Segment Open

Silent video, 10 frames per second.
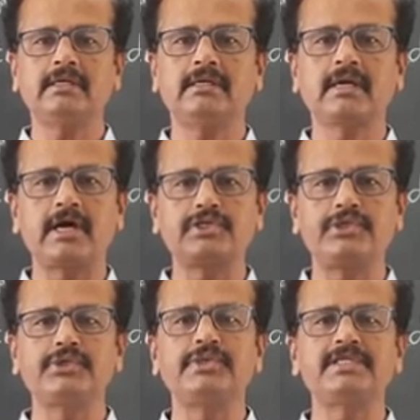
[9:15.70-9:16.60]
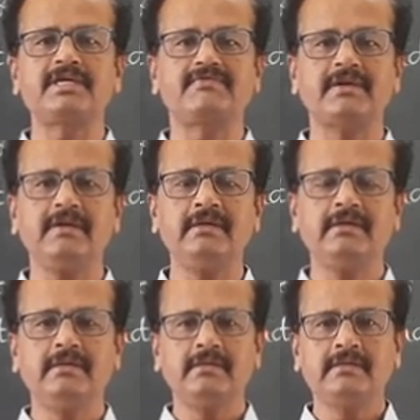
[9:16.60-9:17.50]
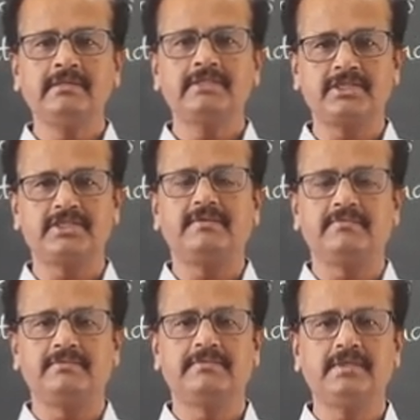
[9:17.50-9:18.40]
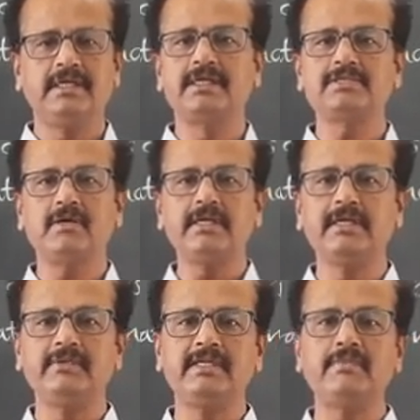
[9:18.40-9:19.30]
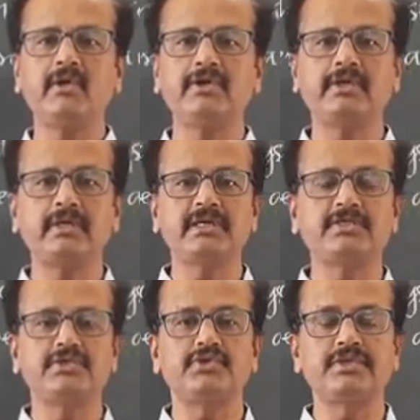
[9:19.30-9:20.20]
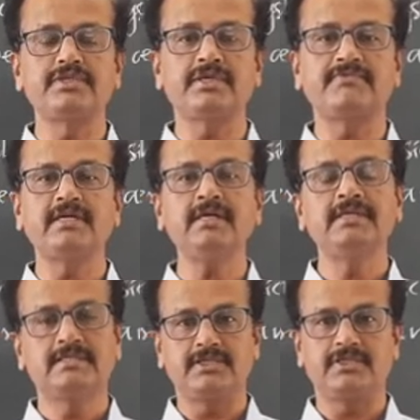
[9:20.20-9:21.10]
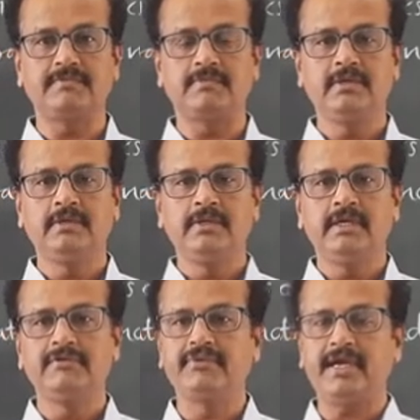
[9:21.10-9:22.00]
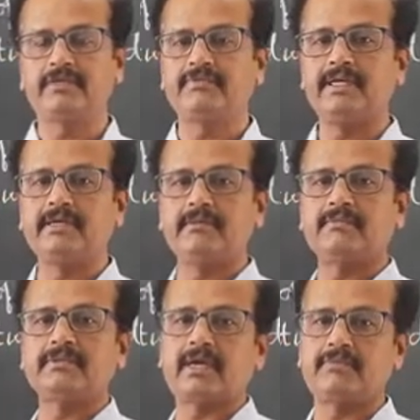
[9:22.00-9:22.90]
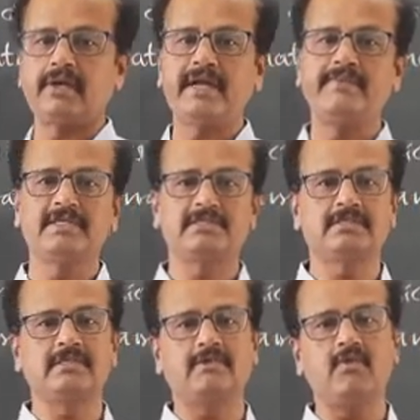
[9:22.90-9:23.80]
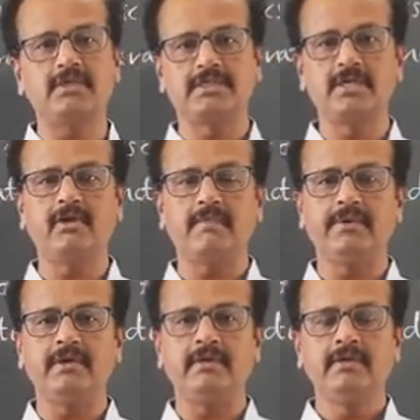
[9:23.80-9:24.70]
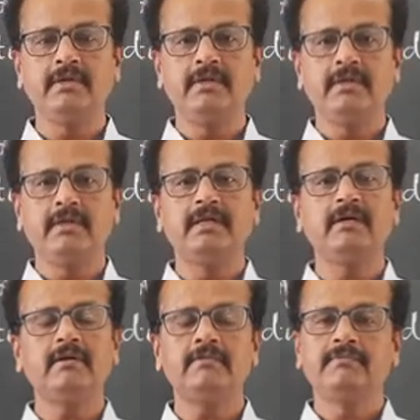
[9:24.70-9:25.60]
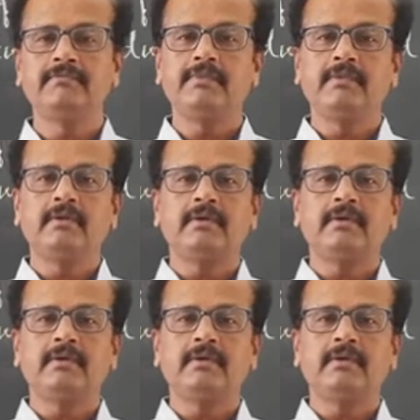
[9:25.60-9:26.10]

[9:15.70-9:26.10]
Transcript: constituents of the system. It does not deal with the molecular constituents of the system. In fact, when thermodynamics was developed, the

Segment Closed
Segment Open

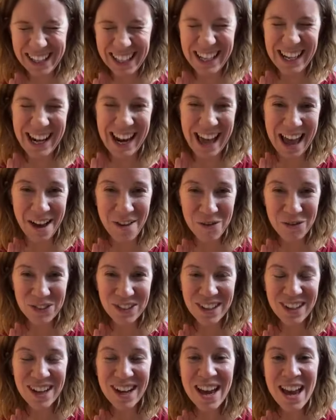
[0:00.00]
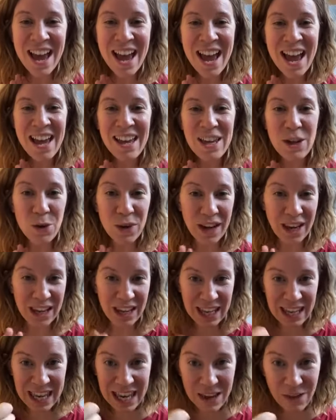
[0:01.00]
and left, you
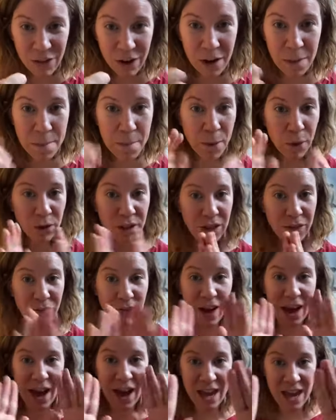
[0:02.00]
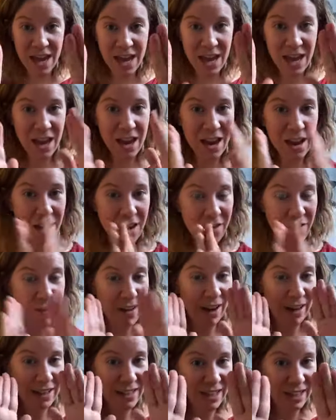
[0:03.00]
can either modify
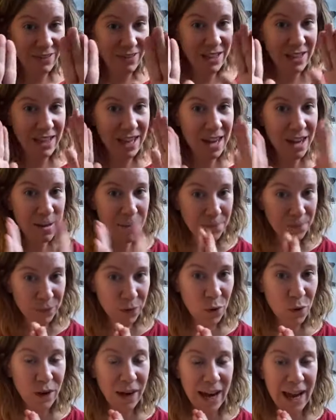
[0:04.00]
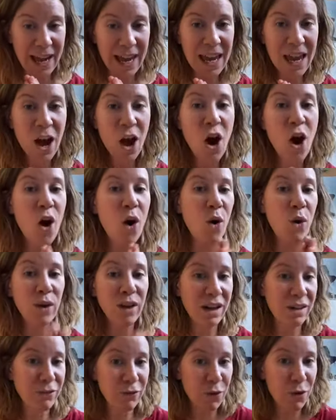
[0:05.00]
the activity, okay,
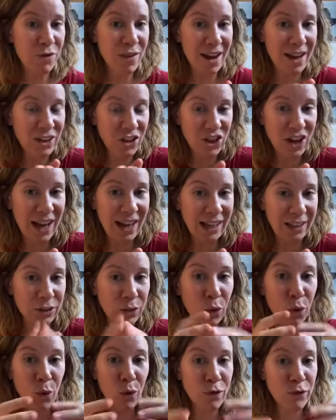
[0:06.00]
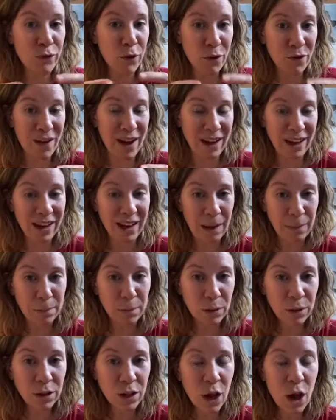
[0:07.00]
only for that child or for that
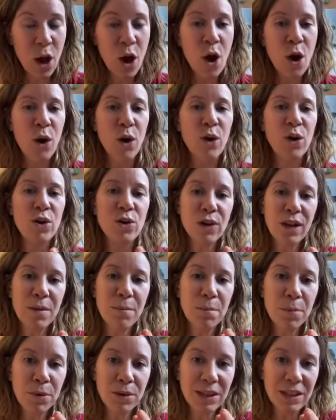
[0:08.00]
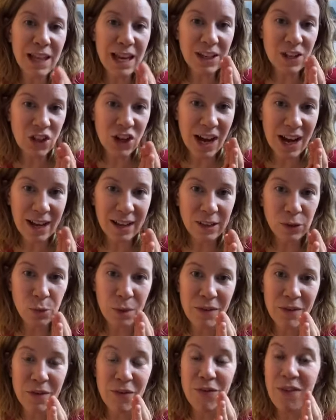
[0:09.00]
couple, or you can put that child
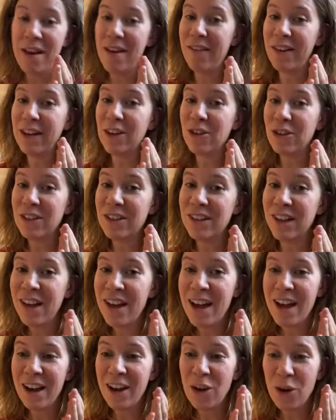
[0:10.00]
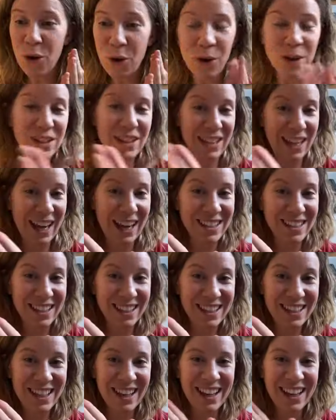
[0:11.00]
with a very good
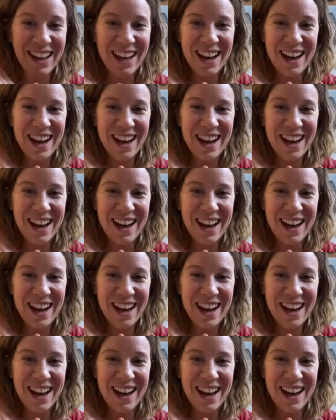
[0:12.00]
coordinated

Segment Closed
Segment Open

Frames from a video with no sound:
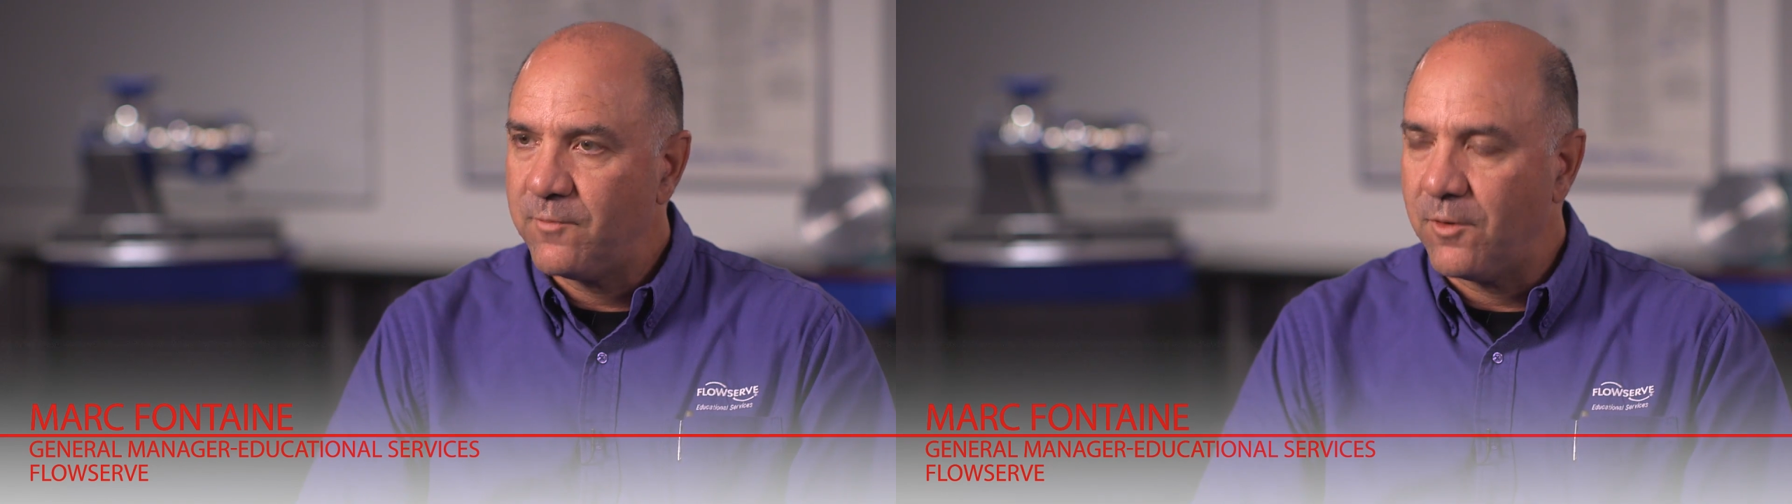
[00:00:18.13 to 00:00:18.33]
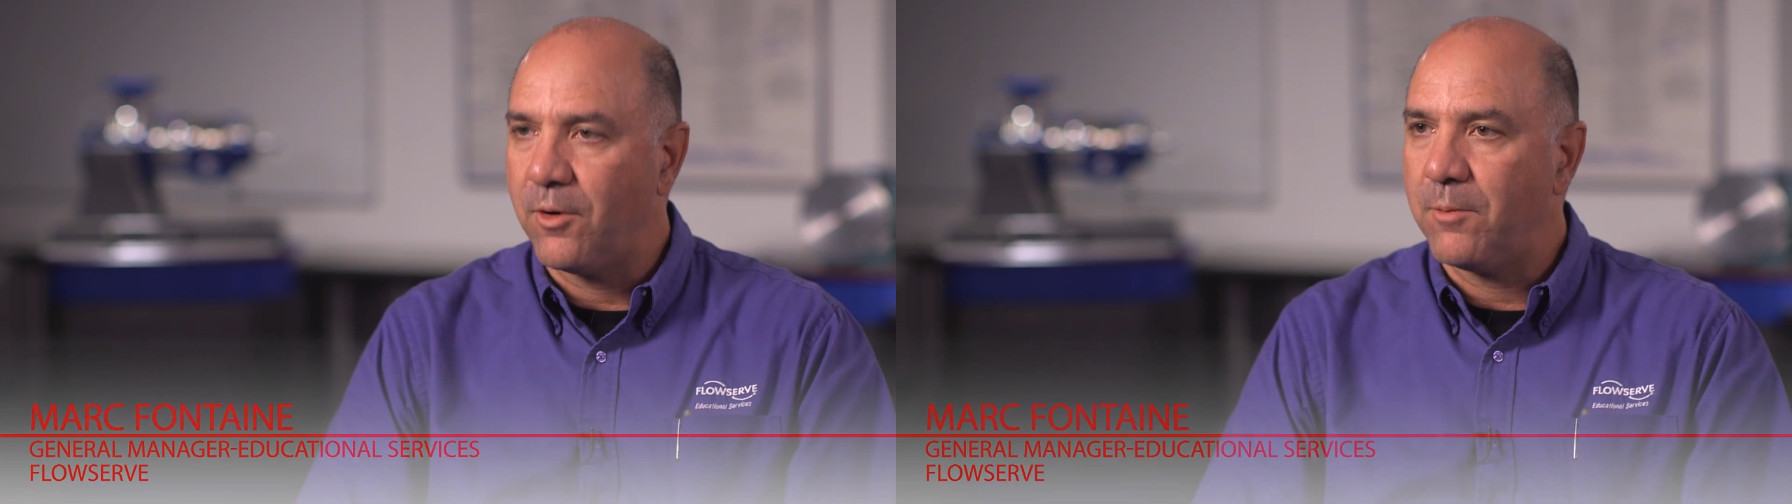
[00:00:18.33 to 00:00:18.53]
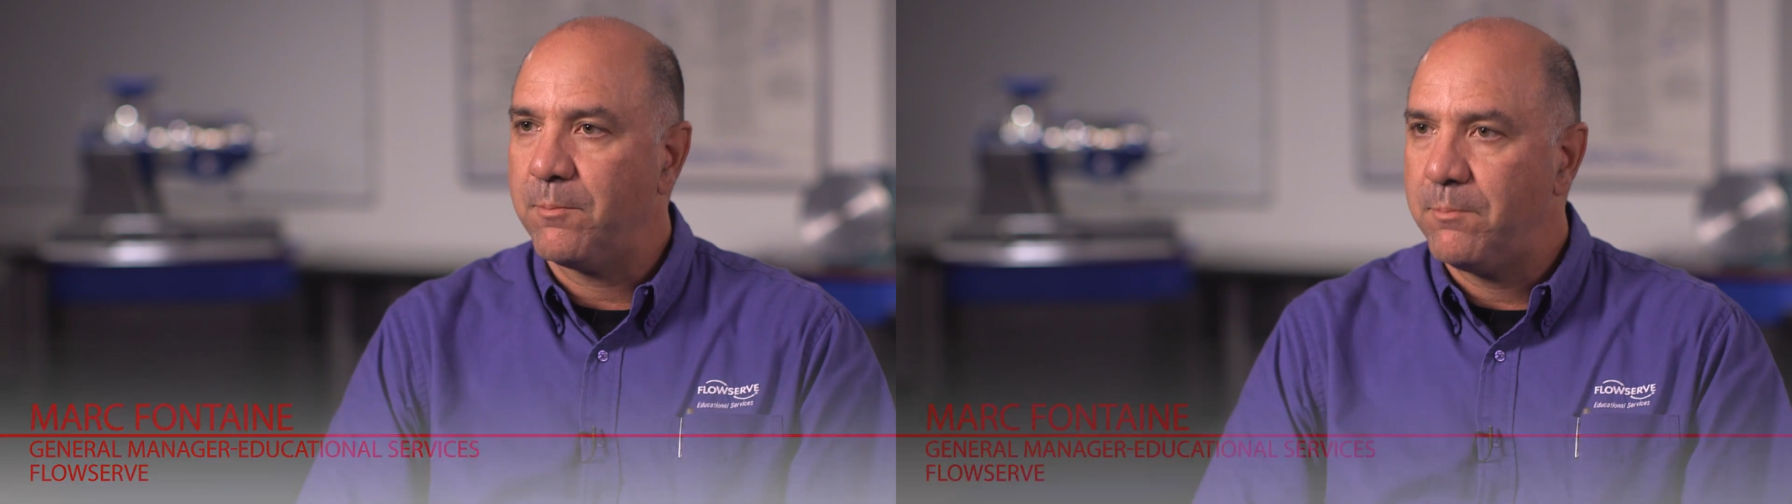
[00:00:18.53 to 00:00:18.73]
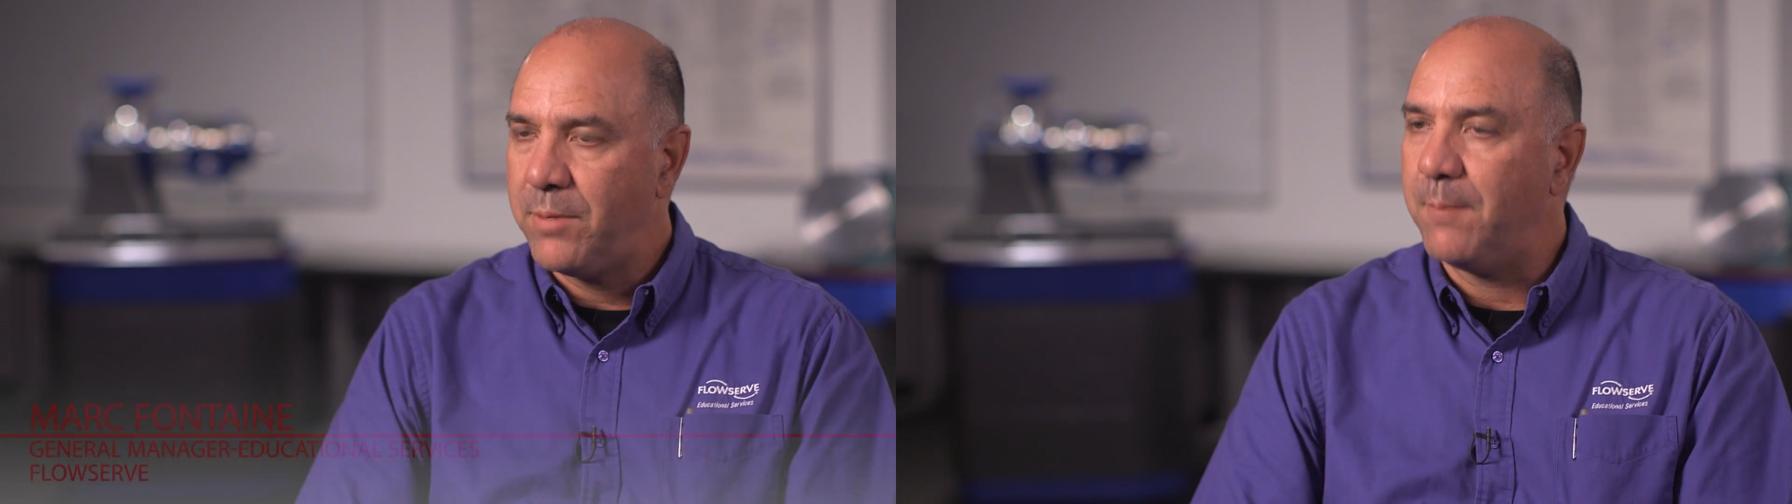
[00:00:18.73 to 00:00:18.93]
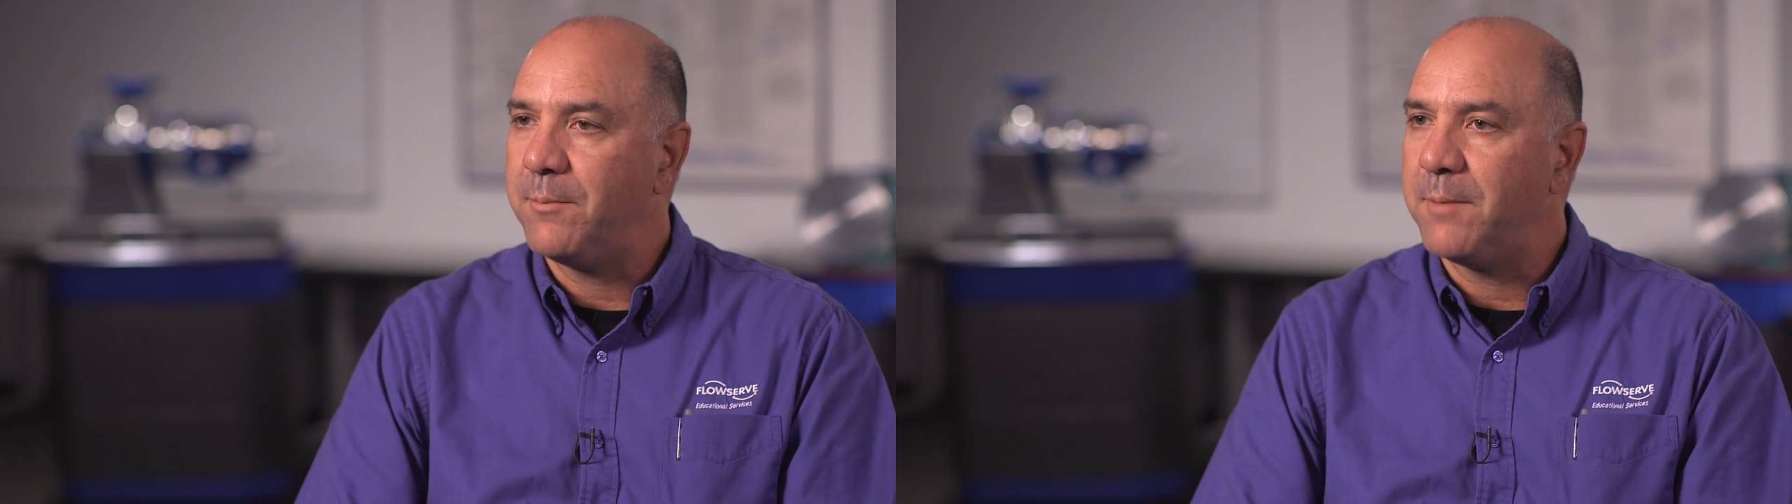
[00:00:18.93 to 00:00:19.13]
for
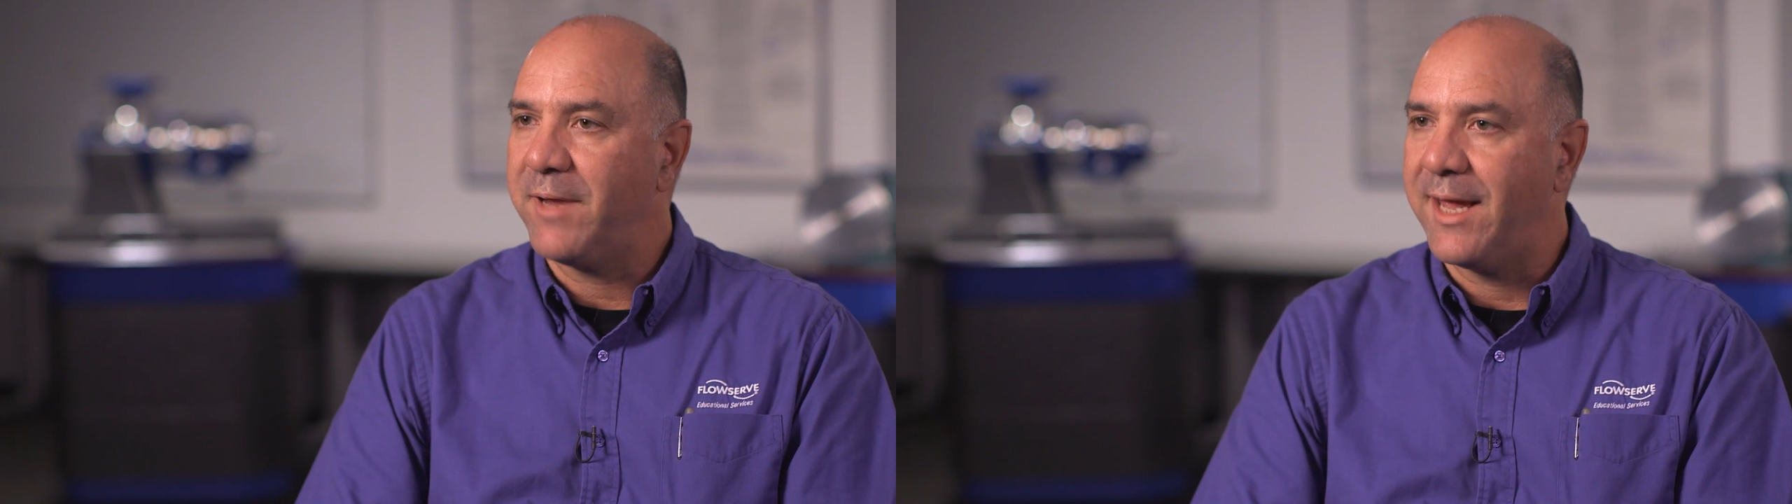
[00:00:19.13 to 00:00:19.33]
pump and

Segment Closed

Description of the task:
Once the line with "Silent video, 10 frames per second." is found in the data above, reproduce it and each line after it exactly, through the line with "Transcript: constituents of". Omit the pictures.

Worked solution:
Silent video, 10 frames per second.
[9:15.70-9:16.60]
[9:16.60-9:17.50]
[9:17.50-9:18.40]
[9:18.40-9:19.30]
[9:19.30-9:20.20]
[9:20.20-9:21.10]
[9:21.10-9:22.00]
[9:22.00-9:22.90]
[9:22.90-9:23.80]
[9:23.80-9:24.70]
[9:24.70-9:25.60]
[9:25.60-9:26.10]

[9:15.70-9:26.10]
Transcript: constituents of the system. It does not deal with the molecular constituents of the system. In fact, when thermodynamics was developed, the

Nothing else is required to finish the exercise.